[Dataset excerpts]
· · · · ·

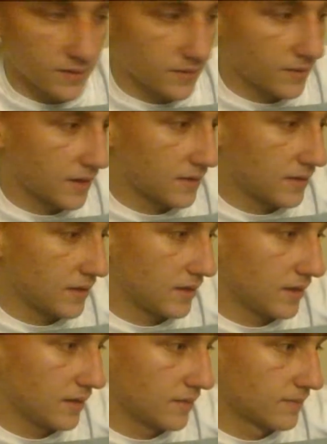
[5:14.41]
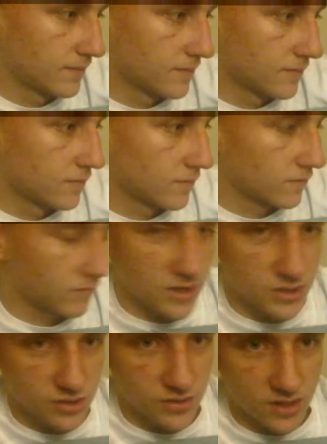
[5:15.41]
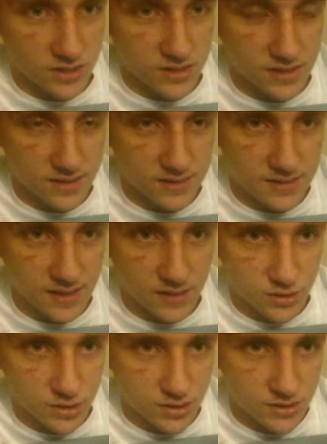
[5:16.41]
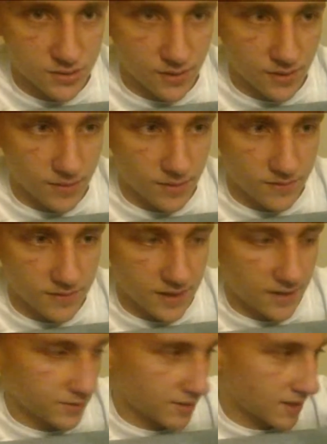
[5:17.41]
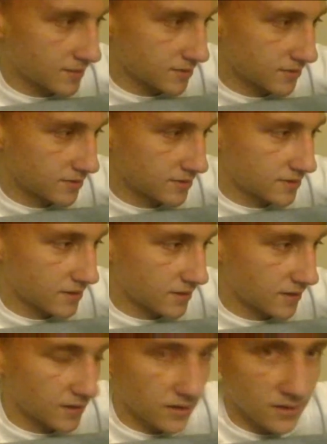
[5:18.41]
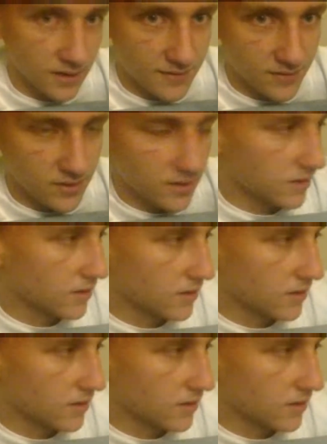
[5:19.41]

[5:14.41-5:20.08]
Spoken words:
You got the Rush Truck Center's Toyota of KFC Cup Series starting 11th.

· · · · ·

Leave every picture out, and transcribe the data above exactly as it reads.

Result for this task ▸
[5:14.41]
[5:15.41]
[5:16.41]
[5:17.41]
[5:18.41]
[5:19.41]

[5:14.41-5:20.08]
Spoken words:
You got the Rush Truck Center's Toyota of KFC Cup Series starting 11th.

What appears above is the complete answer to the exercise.